How DualPath Eliminates Storage Bandwidth Bottlenecks in Agentic LLM Inference

This article analyzes the DualPath architecture that redesigns KV‑Cache data paths to overcome storage‑NIC saturation in Prefill‑Decode LLM systems, presenting theoretical proofs, detailed engineering solutions, and extensive offline and online benchmarks that demonstrate up to 2.25× performance gains.

PaperAgent
PaperAgent
PaperAgent
How DualPath Eliminates Storage Bandwidth Bottlenecks in Agentic LLM Inference

Background

Agentic large‑language‑model (LLM) workloads require ultra‑long contexts (hundreds of thousands of tokens), KV‑Cache hit rates of at least 95 %, and short‑append generation. In this regime the dominant system bottleneck shifts from GPU computation to I/O: each generation step must load the full KV‑Cache from storage.

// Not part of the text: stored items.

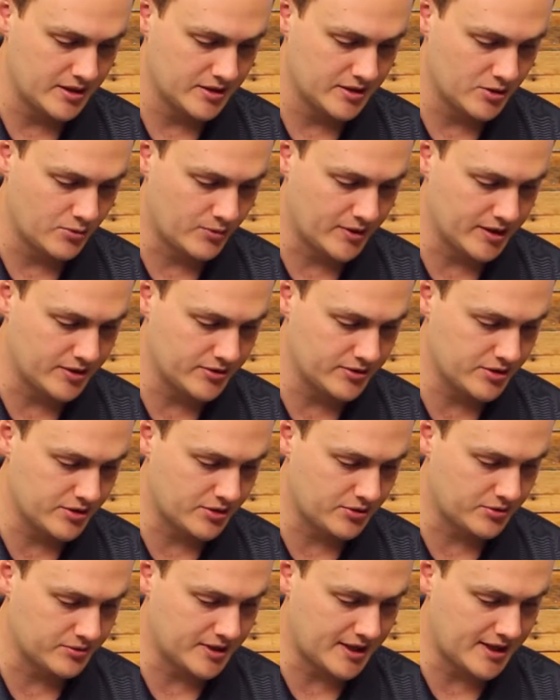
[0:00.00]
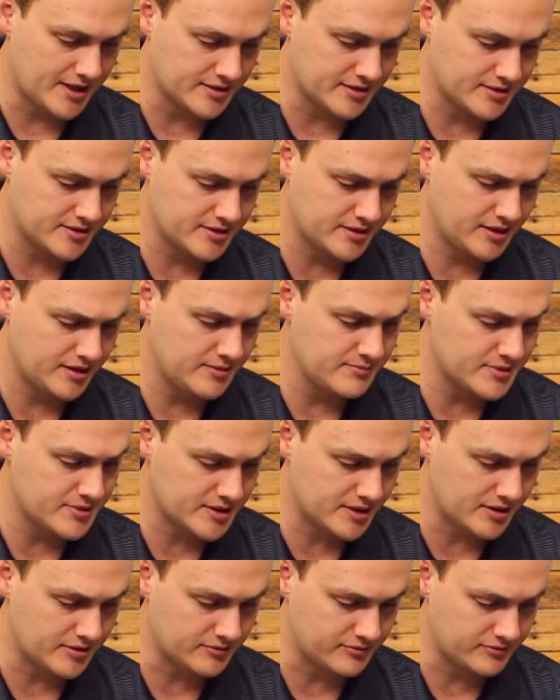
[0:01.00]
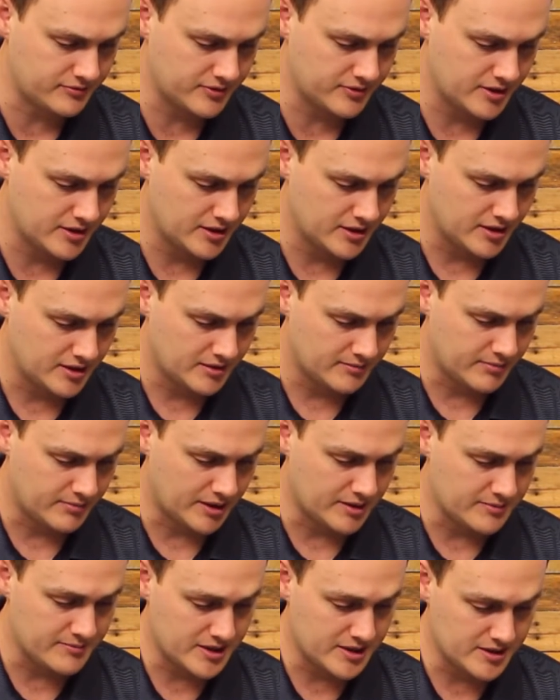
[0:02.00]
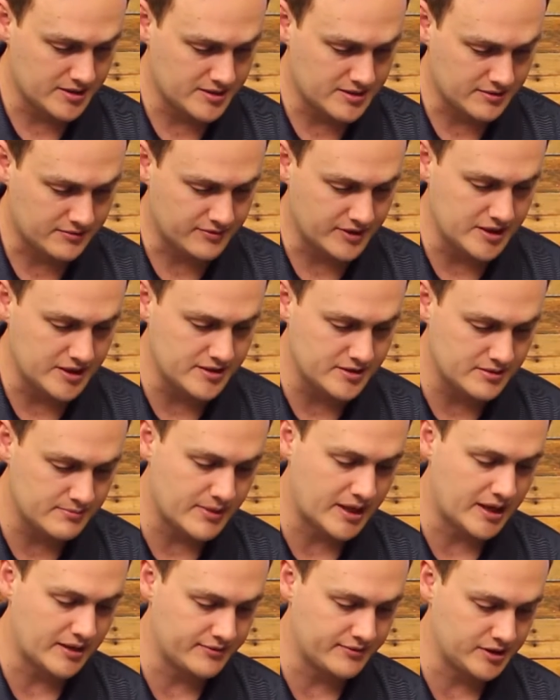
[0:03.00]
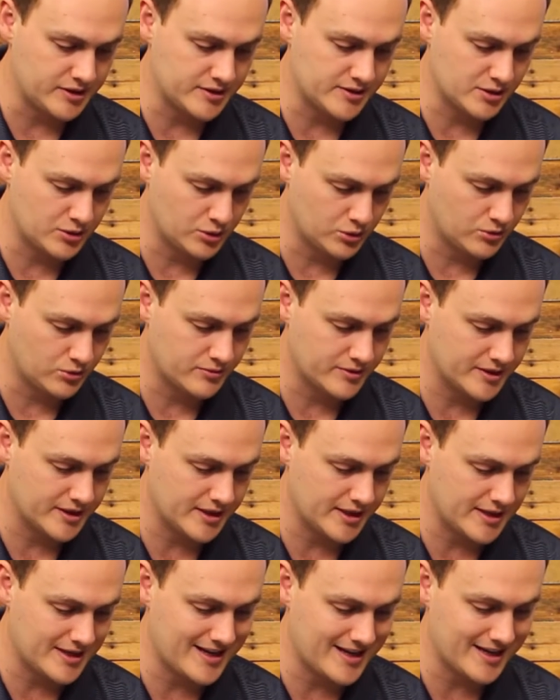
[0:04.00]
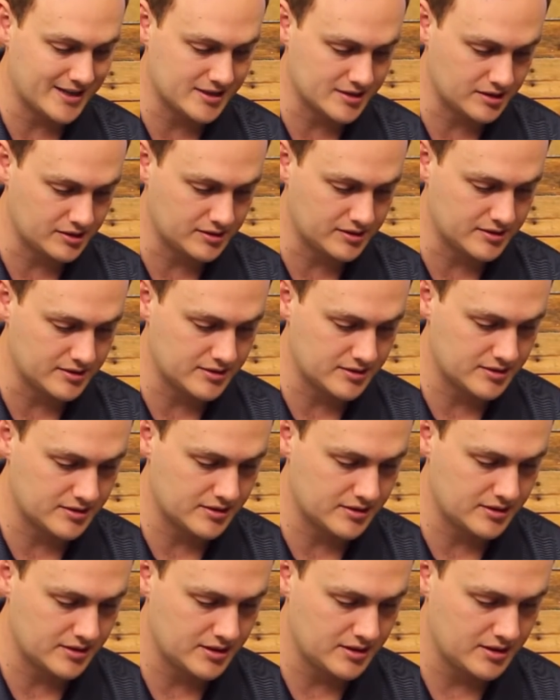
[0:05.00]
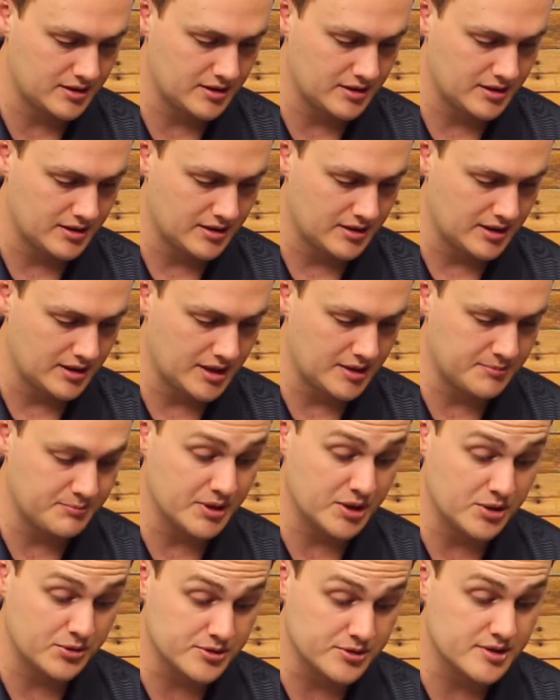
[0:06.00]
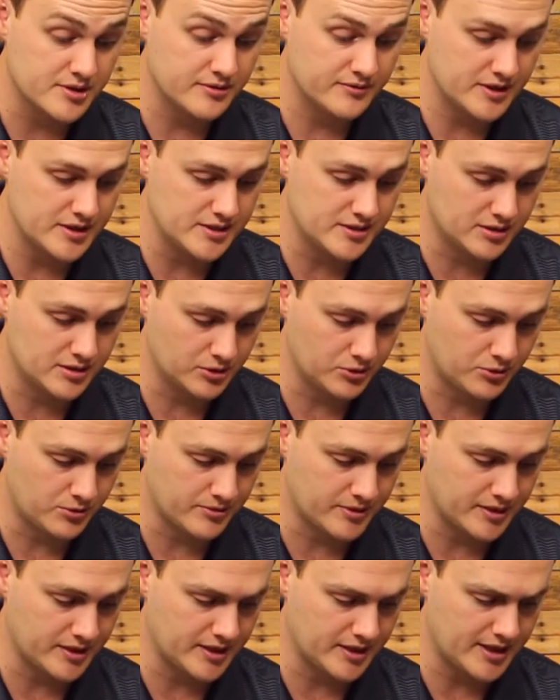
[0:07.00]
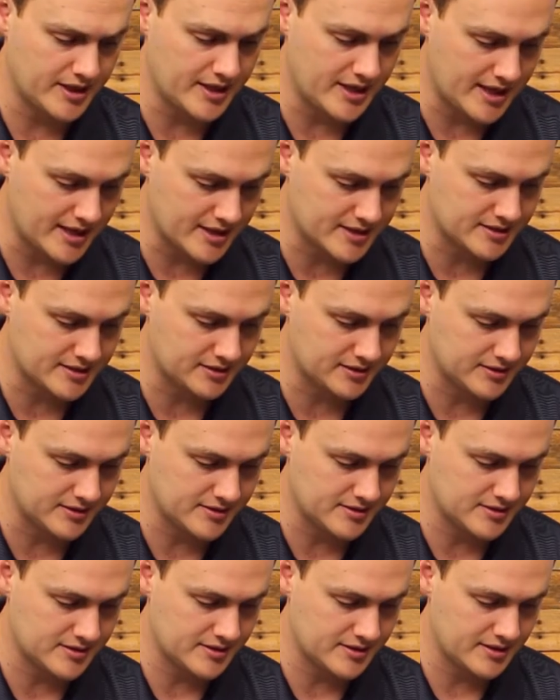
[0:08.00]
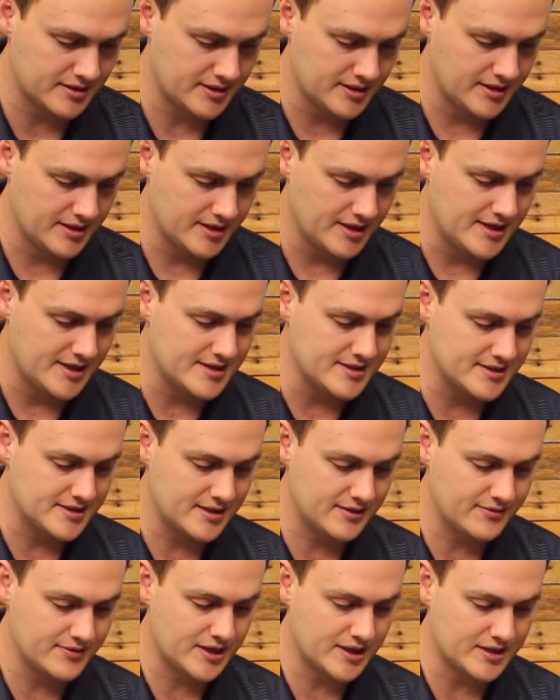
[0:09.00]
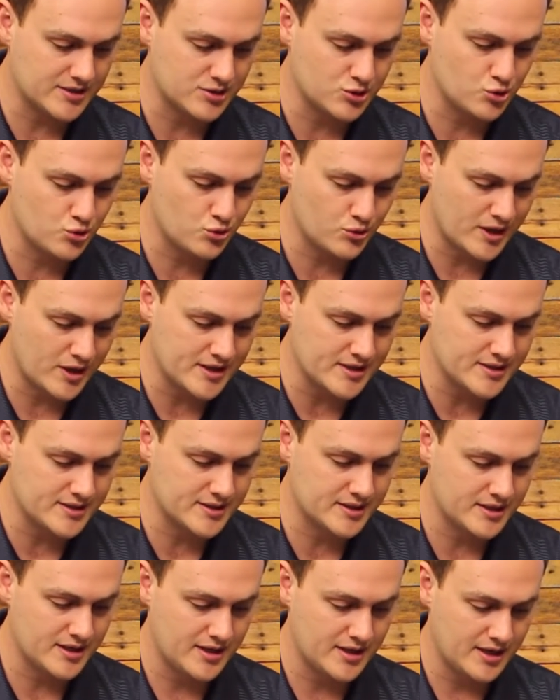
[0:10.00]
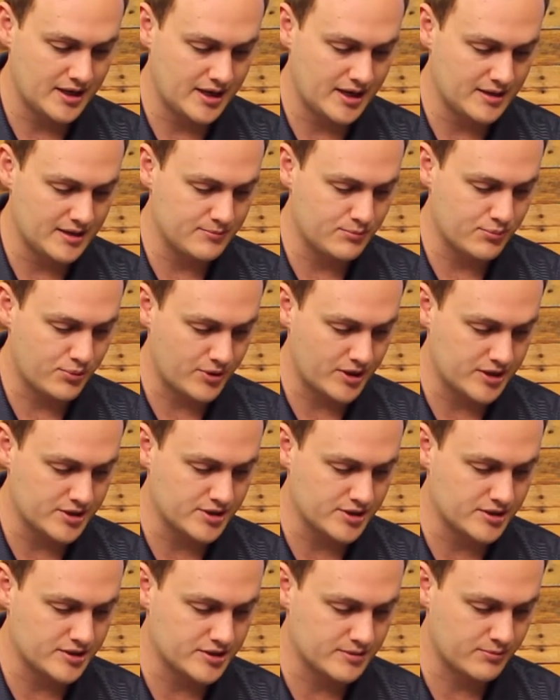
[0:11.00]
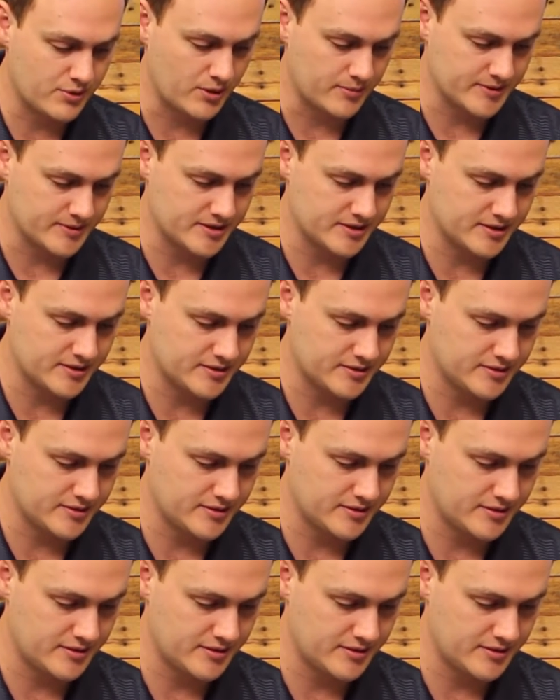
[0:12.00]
the one who called us to himself by means of his marvelous glory and excellence. And because of his glory and excellence, he has given us great and precious promises.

Problem with the conventional Prefill‑Decode architecture

Modern inference pipelines separate the work into a Prefill Engine (PE) and a Decode Engine (DE). The PE performs the heavy computation and continuously reads KV‑Cache from storage, fully saturating the storage NIC (≈100 % utilization). The DE, which only performs self‑regressive token generation, leaves its NIC almost idle. This asymmetric NIC usage limits overall throughput and wastes available bandwidth.

DualPath design

DualPath introduces a second, independent data path that exploits the idle DE NIC bandwidth to load KV‑Cache and then transfers the data to the PE over a high‑speed RDMA link. The two paths are:

PE Read Path : Storage → PE Buffer → PE GPU → DE Buffer (traditional).

DE Read Path : Storage → DE Buffer → PE GPU (RDMA) → DE Buffer (new).

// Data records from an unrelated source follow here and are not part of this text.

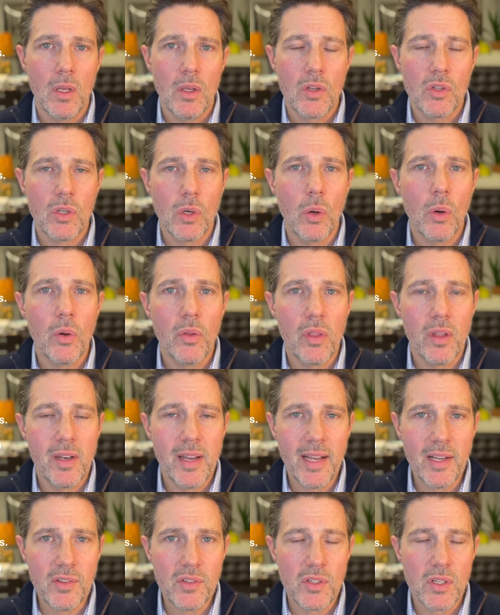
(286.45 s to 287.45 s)
So the
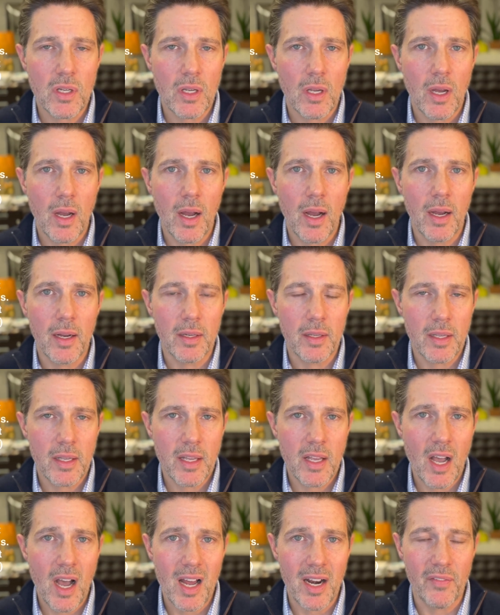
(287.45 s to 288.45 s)
next
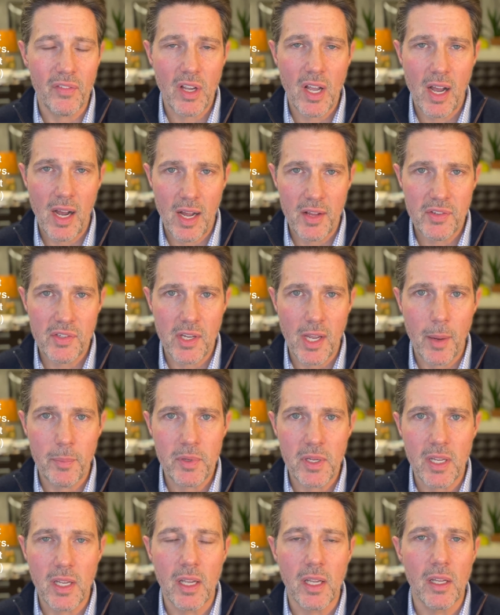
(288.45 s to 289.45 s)
kind of concept
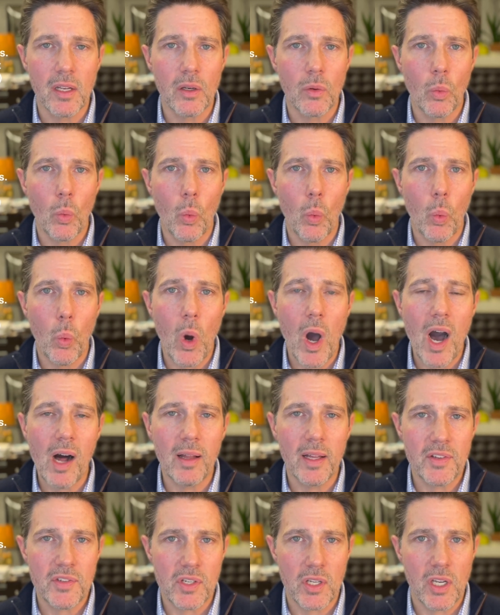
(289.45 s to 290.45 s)
in
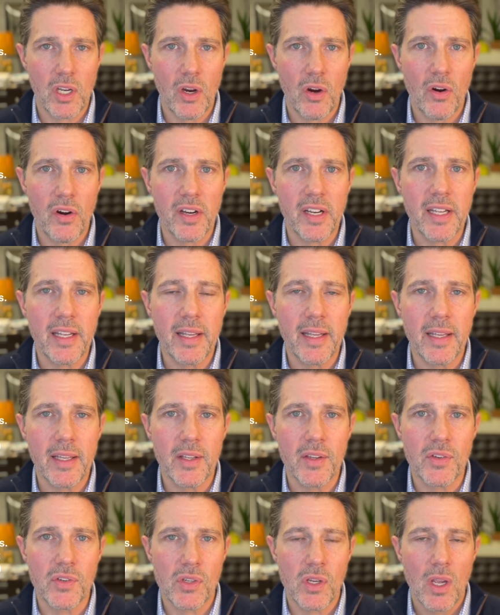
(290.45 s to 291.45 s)
wallet security
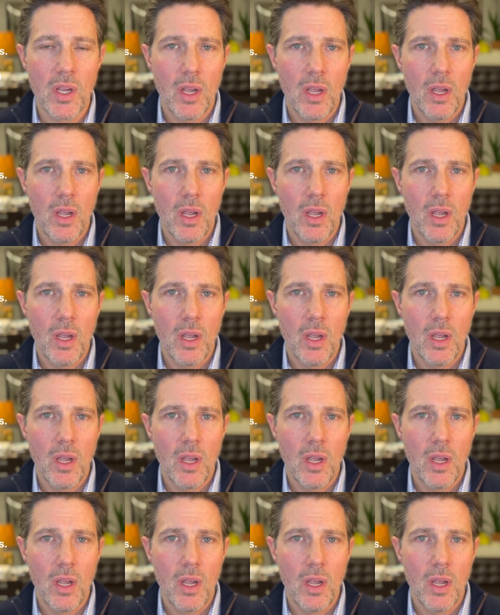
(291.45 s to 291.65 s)
is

By aggregating the storage bandwidth of both engines, the storage‑NIC becomes the only shared resource and the single‑point bottleneck disappears.

Key technical challenges and solutions

Fine‑grained data transfer : Layer‑wise prefill combined with a mixed Layer‑Block/Full‑Block layout enables streaming of KV‑Cache while computation proceeds, reducing idle time.

Traffic isolation : All GPU traffic passes through the compute NIC; InfiniBand virtual lanes (VL) and QoS separate KV‑Cache traffic from model communication, preventing interference.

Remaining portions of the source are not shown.